Record extracts Block Start

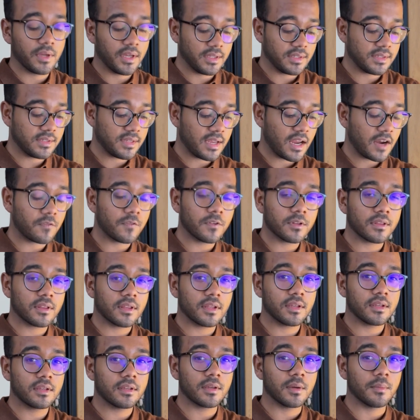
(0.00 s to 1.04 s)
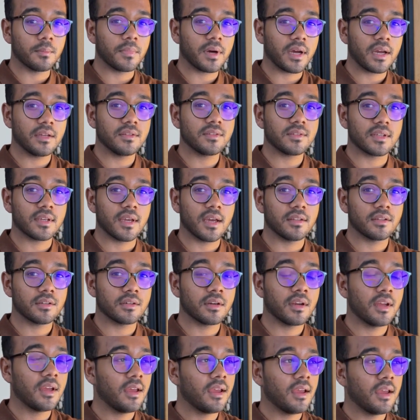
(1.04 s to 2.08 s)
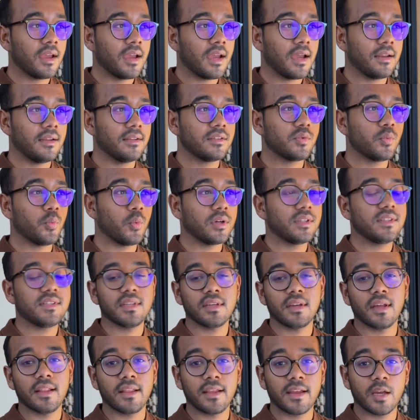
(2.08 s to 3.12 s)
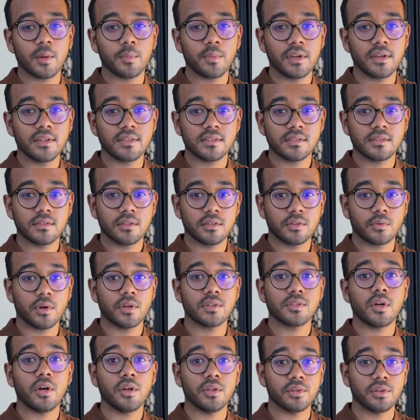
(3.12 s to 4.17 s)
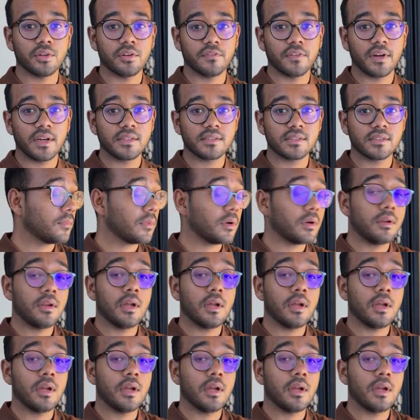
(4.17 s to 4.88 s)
It's everything combined together and it's one single app and it's across all your devices.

Record extracts Block End

Goal of the exercise: Go through the listing above and retype each line exactly, apart from the pictures.

Result for this exercise:
(0.00 s to 1.04 s)
(1.04 s to 2.08 s)
(2.08 s to 3.12 s)
(3.12 s to 4.17 s)
(4.17 s to 4.88 s)
It's everything combined together and it's one single app and it's across all your devices.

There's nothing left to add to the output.